DATA RECORDS:
┄┄┄┄┄┄

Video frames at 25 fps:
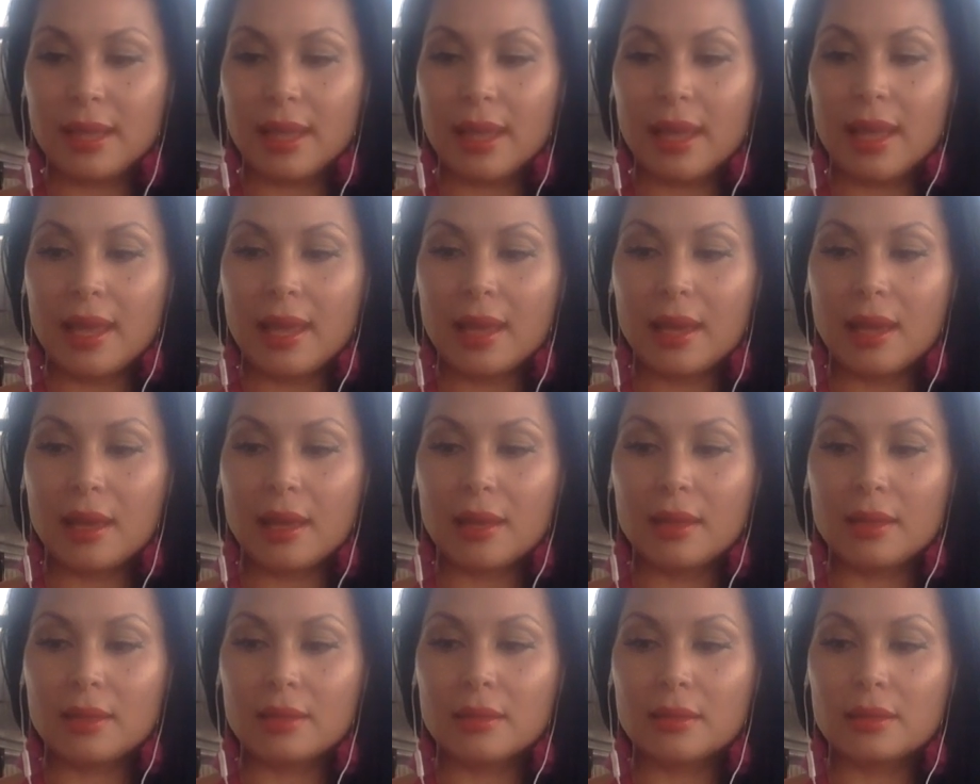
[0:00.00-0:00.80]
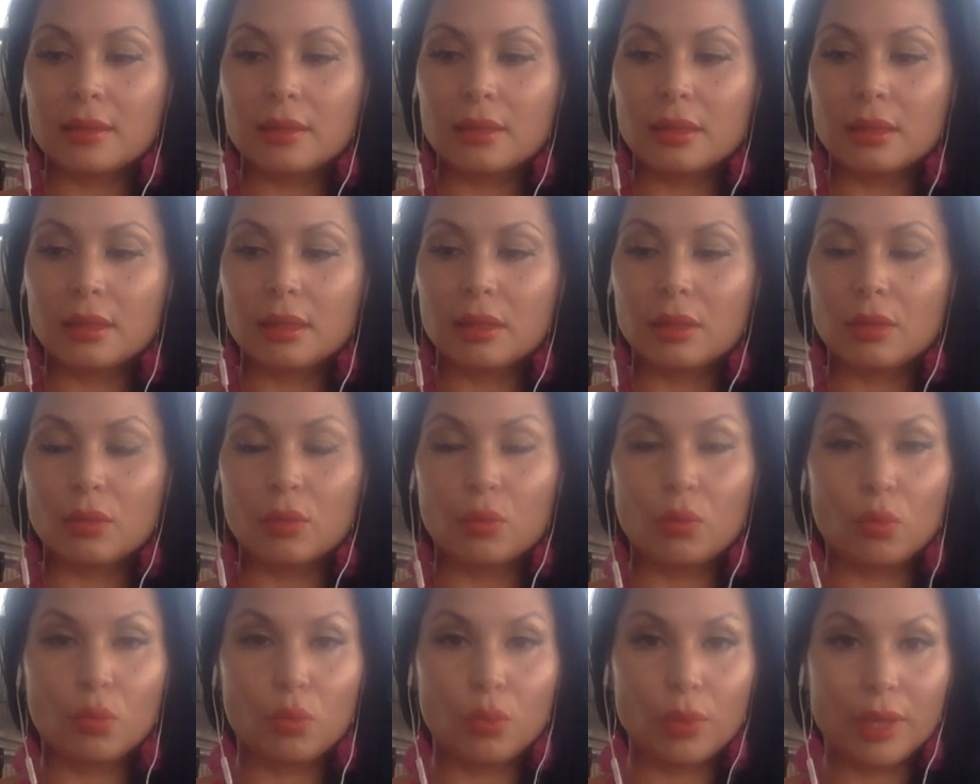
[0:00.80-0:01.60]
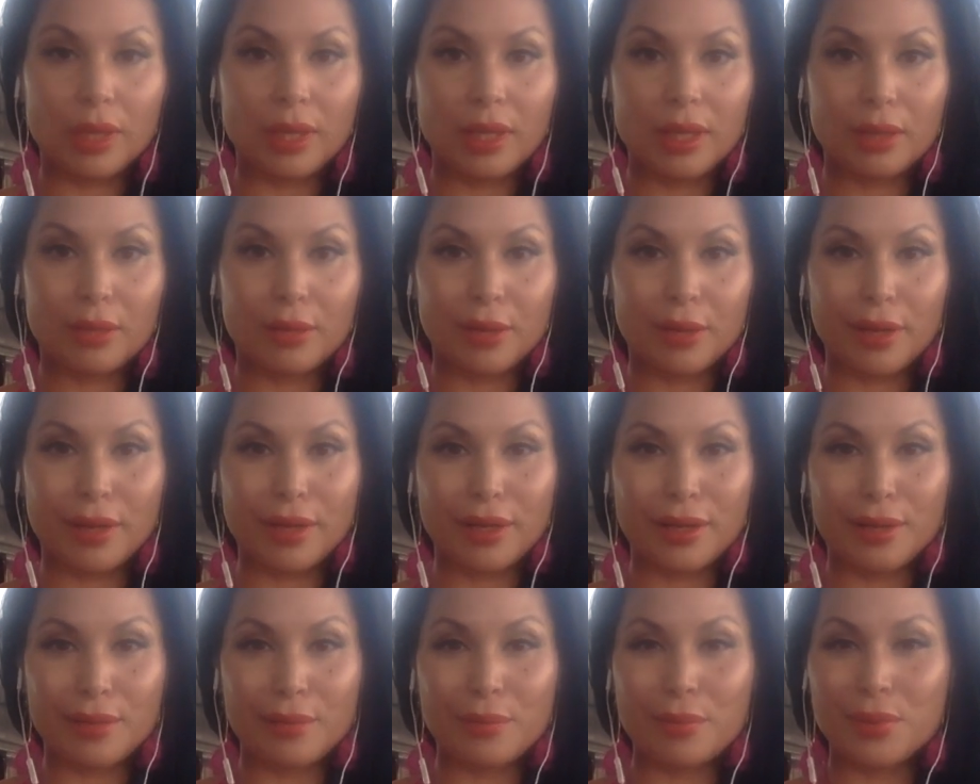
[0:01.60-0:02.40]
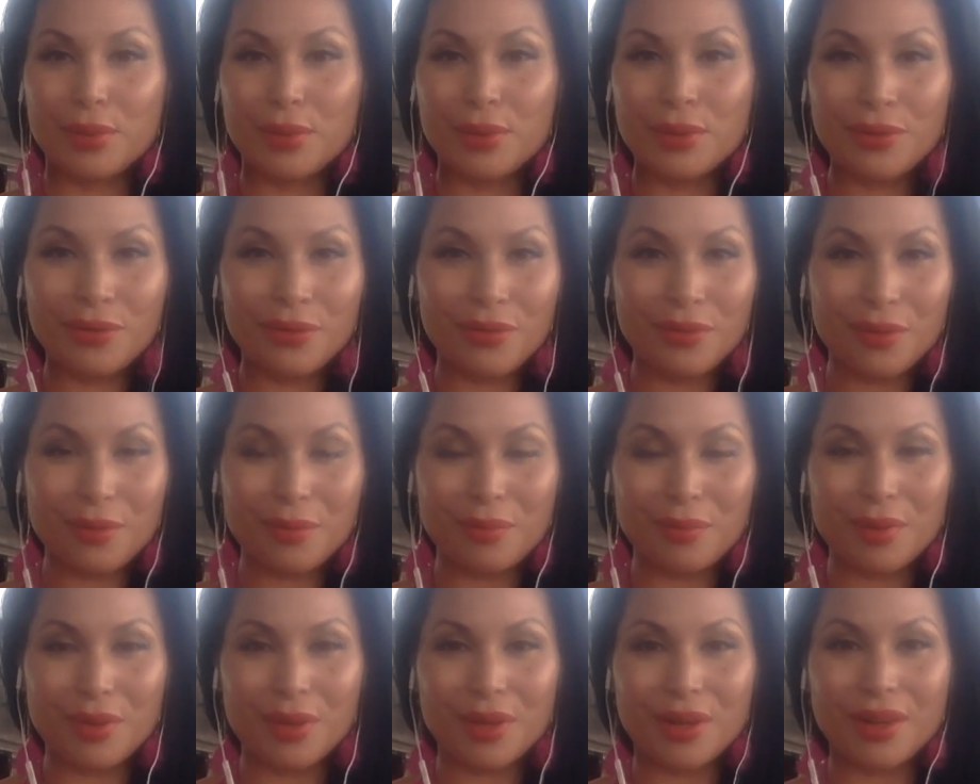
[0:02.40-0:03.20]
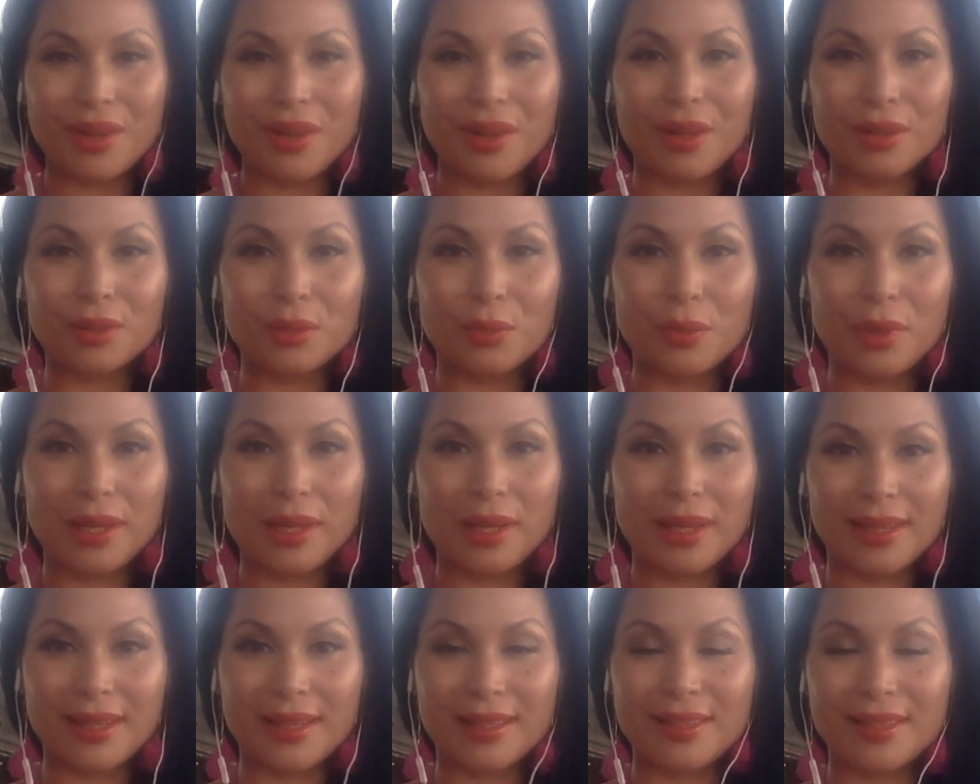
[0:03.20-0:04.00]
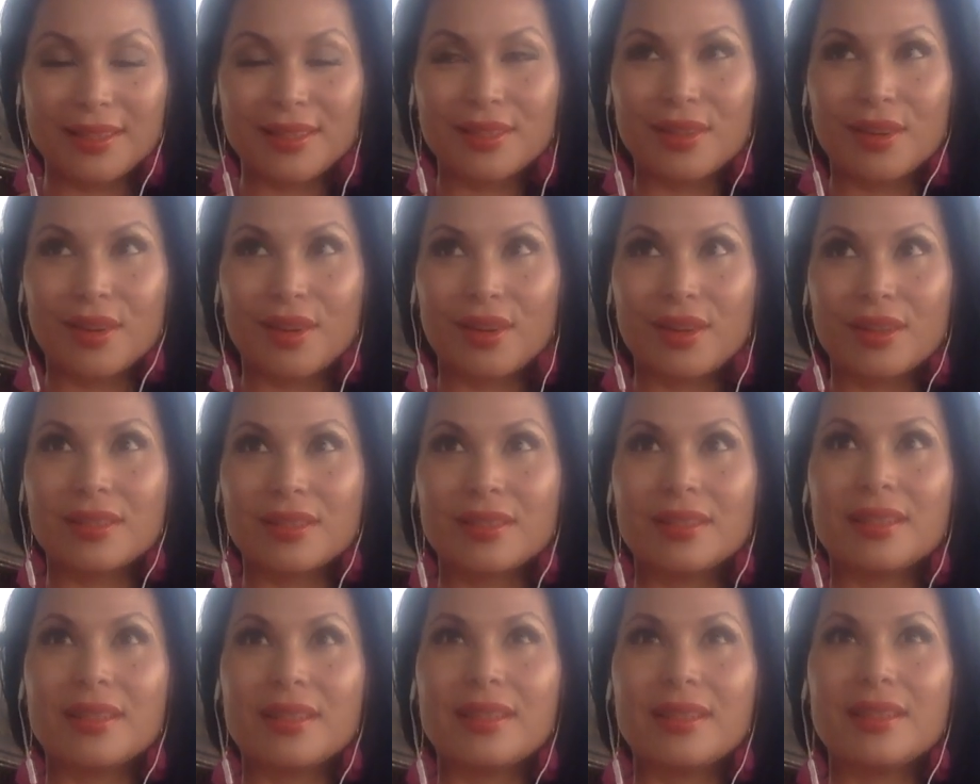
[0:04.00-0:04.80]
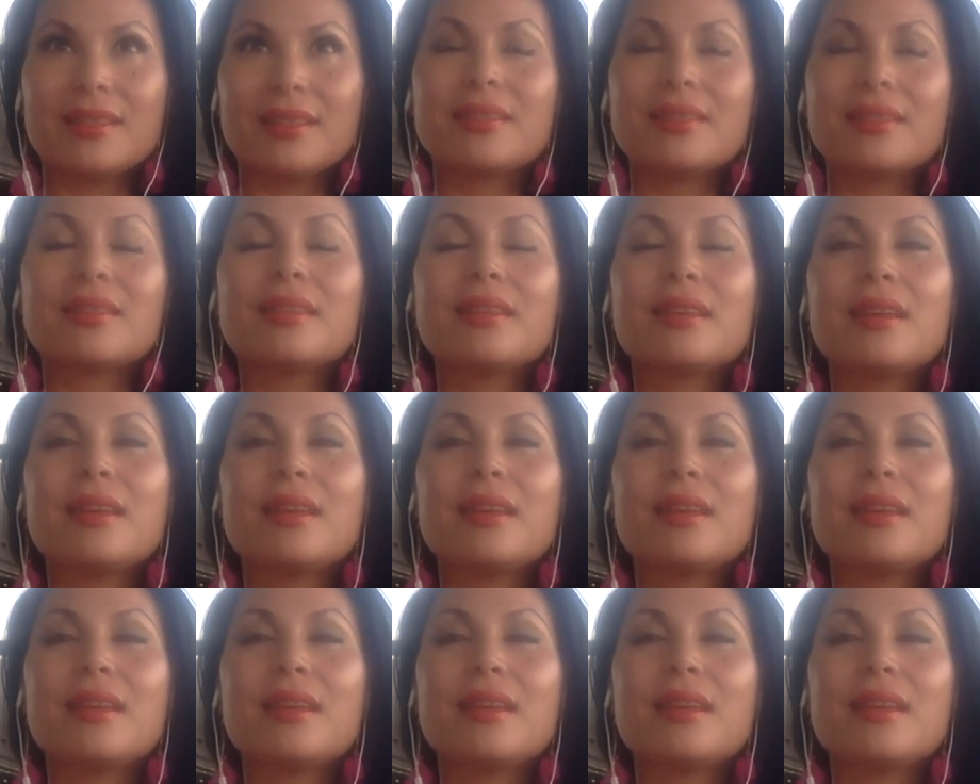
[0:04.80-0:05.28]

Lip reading: And we created a beautiful book called Awakening Starseeds.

┄┄┄┄┄┄

EXERCISE INSTRUCTIONS: Would you please repeat all the data word for word, but without the pictures?

RESULT BELOW:
Video frames at 25 fps:
[0:00.00-0:00.80]
[0:00.80-0:01.60]
[0:01.60-0:02.40]
[0:02.40-0:03.20]
[0:03.20-0:04.00]
[0:04.00-0:04.80]
[0:04.80-0:05.28]

Lip reading: And we created a beautiful book called Awakening Starseeds.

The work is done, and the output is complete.